◆ Problem to solve
Leaving out all pictures, transcribe exactly the lines between the line with "Frames from a" and the last line of the records below, both included.

◆ Given records
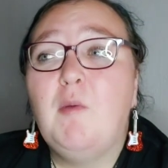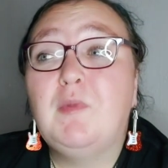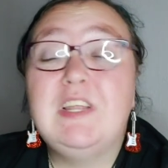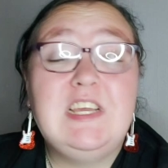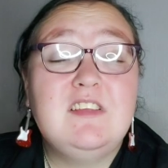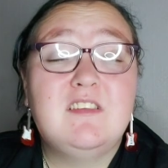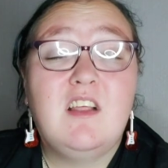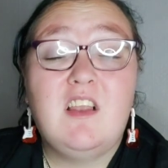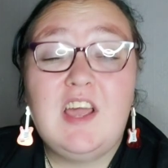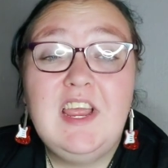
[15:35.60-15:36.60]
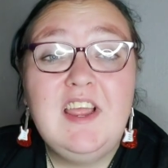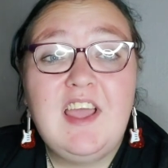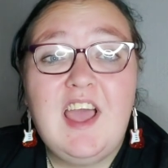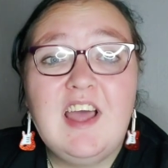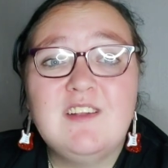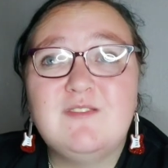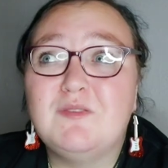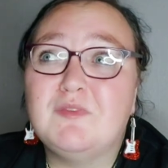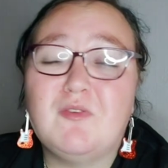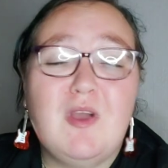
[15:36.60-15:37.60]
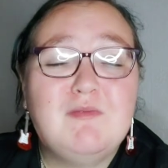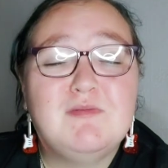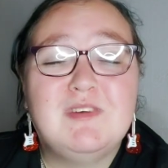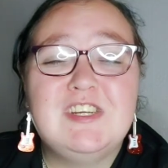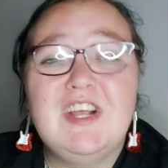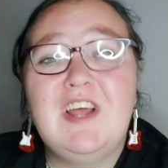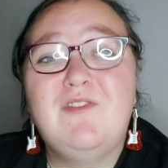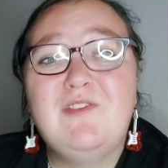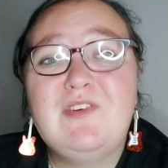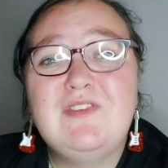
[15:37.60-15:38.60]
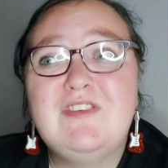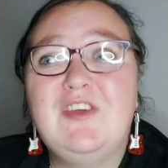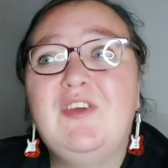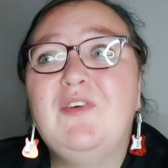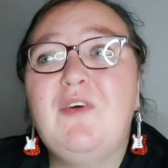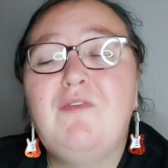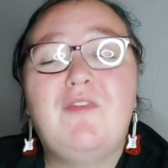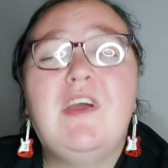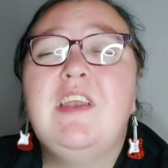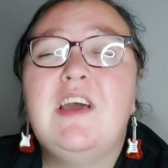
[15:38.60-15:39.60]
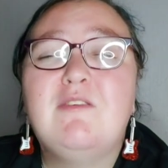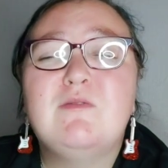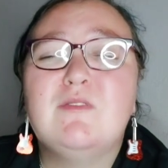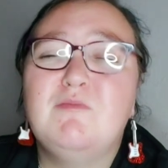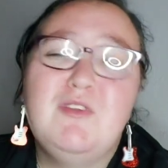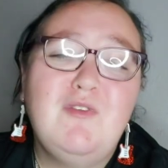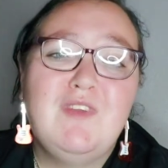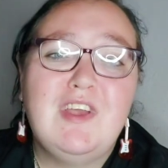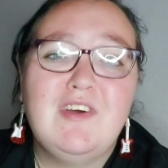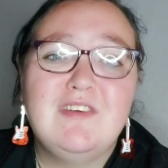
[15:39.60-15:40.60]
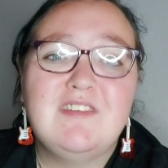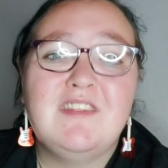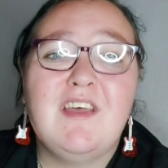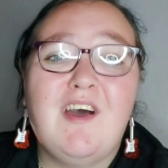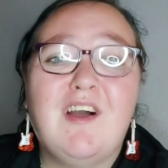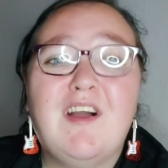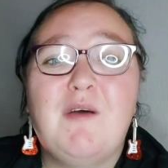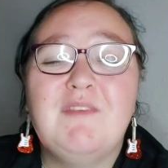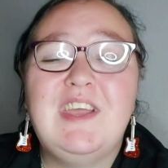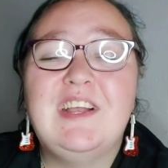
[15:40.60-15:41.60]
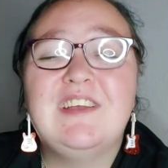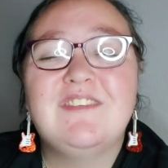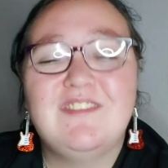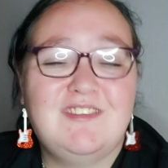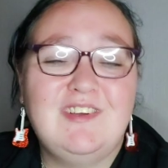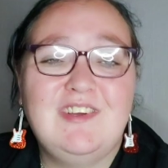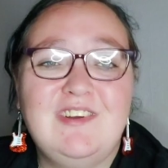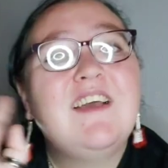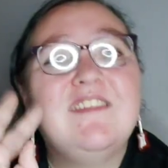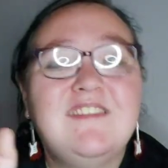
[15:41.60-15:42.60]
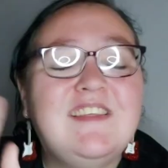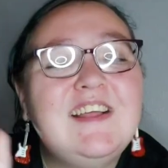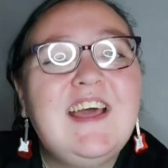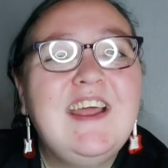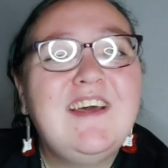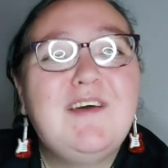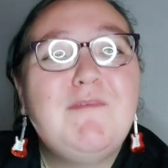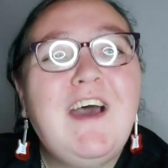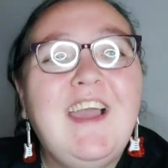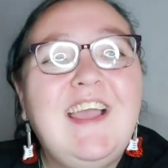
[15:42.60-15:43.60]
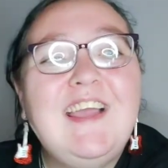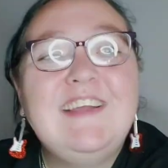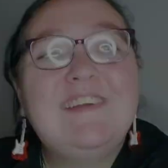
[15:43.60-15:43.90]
Please like and subscribe to my channel to find out some new videos that are coming soon. See you later, bye!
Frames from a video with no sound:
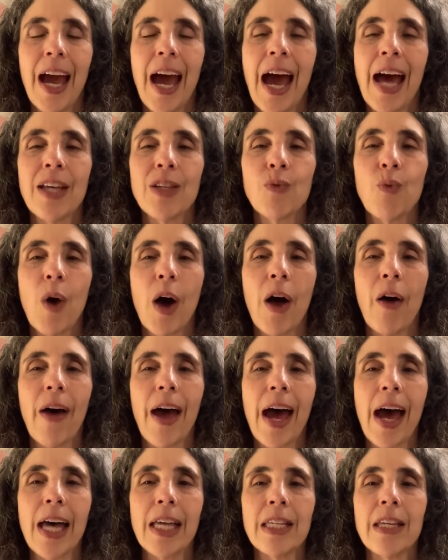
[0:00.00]
as well
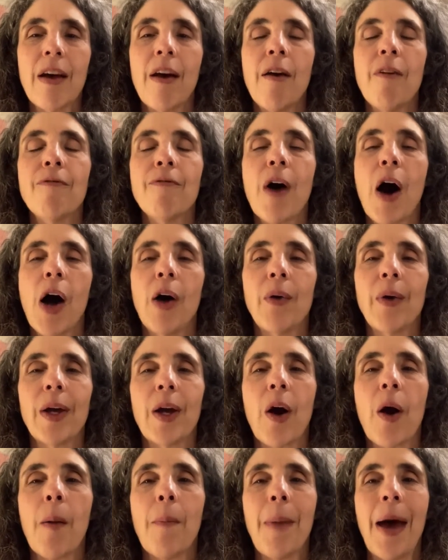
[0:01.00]
as
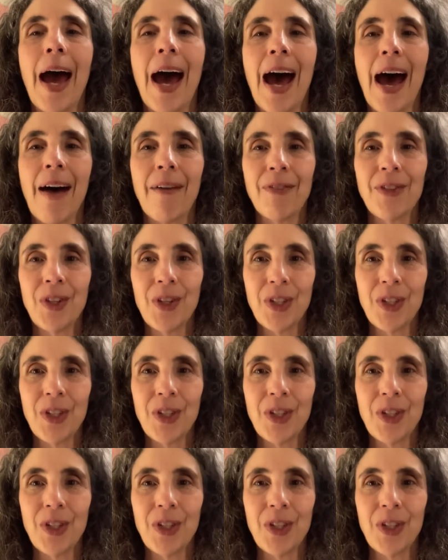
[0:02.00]
following our path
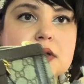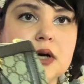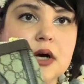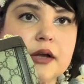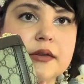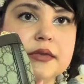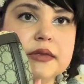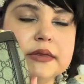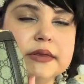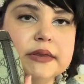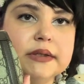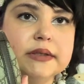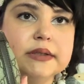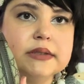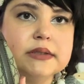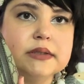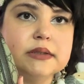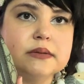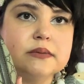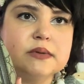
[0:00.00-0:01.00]
got
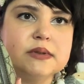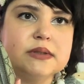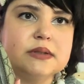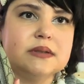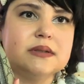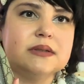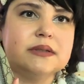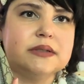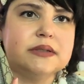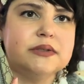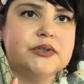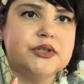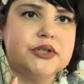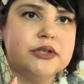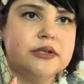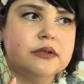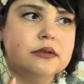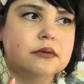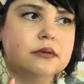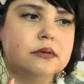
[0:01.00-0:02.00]
this, was it this
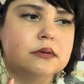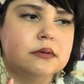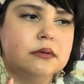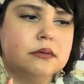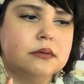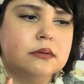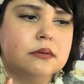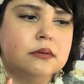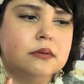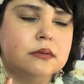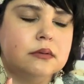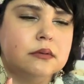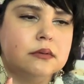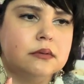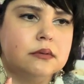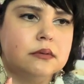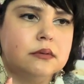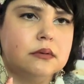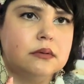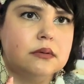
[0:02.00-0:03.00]
year?
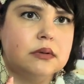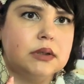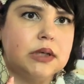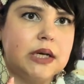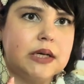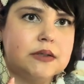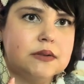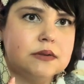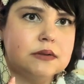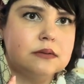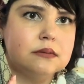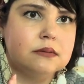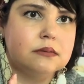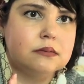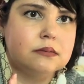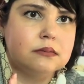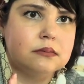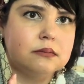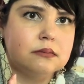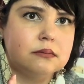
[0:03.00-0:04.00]
Yes.
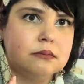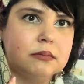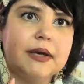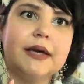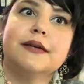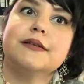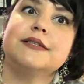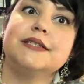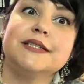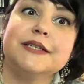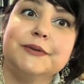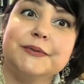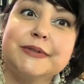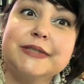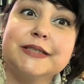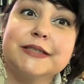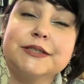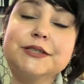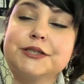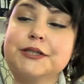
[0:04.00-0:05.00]
Yes, it was
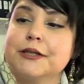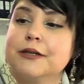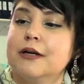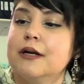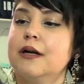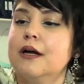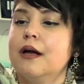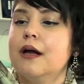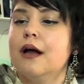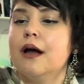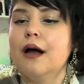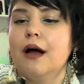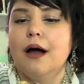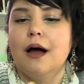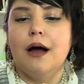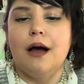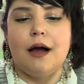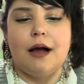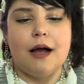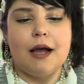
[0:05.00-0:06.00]
this year.
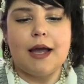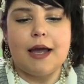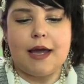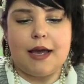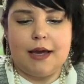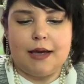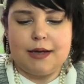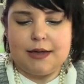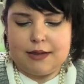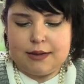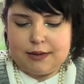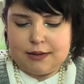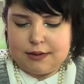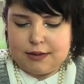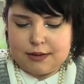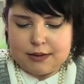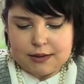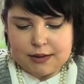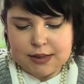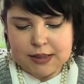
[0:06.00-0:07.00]

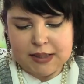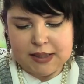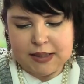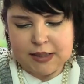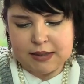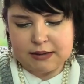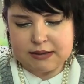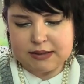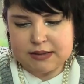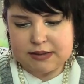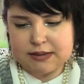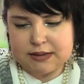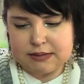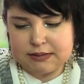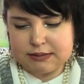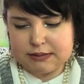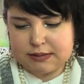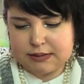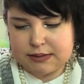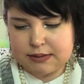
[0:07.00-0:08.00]
And this
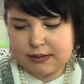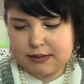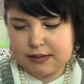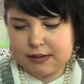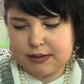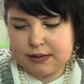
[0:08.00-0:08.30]
is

◆ Finished task
Frames from a video with no sound:
[0:00.00]
as well
[0:01.00]
as
[0:02.00]
following our path
[0:00.00-0:01.00]
got
[0:01.00-0:02.00]
this, was it this
[0:02.00-0:03.00]
year?
[0:03.00-0:04.00]
Yes.
[0:04.00-0:05.00]
Yes, it was
[0:05.00-0:06.00]
this year.
[0:06.00-0:07.00]

[0:07.00-0:08.00]
And this
[0:08.00-0:08.30]
is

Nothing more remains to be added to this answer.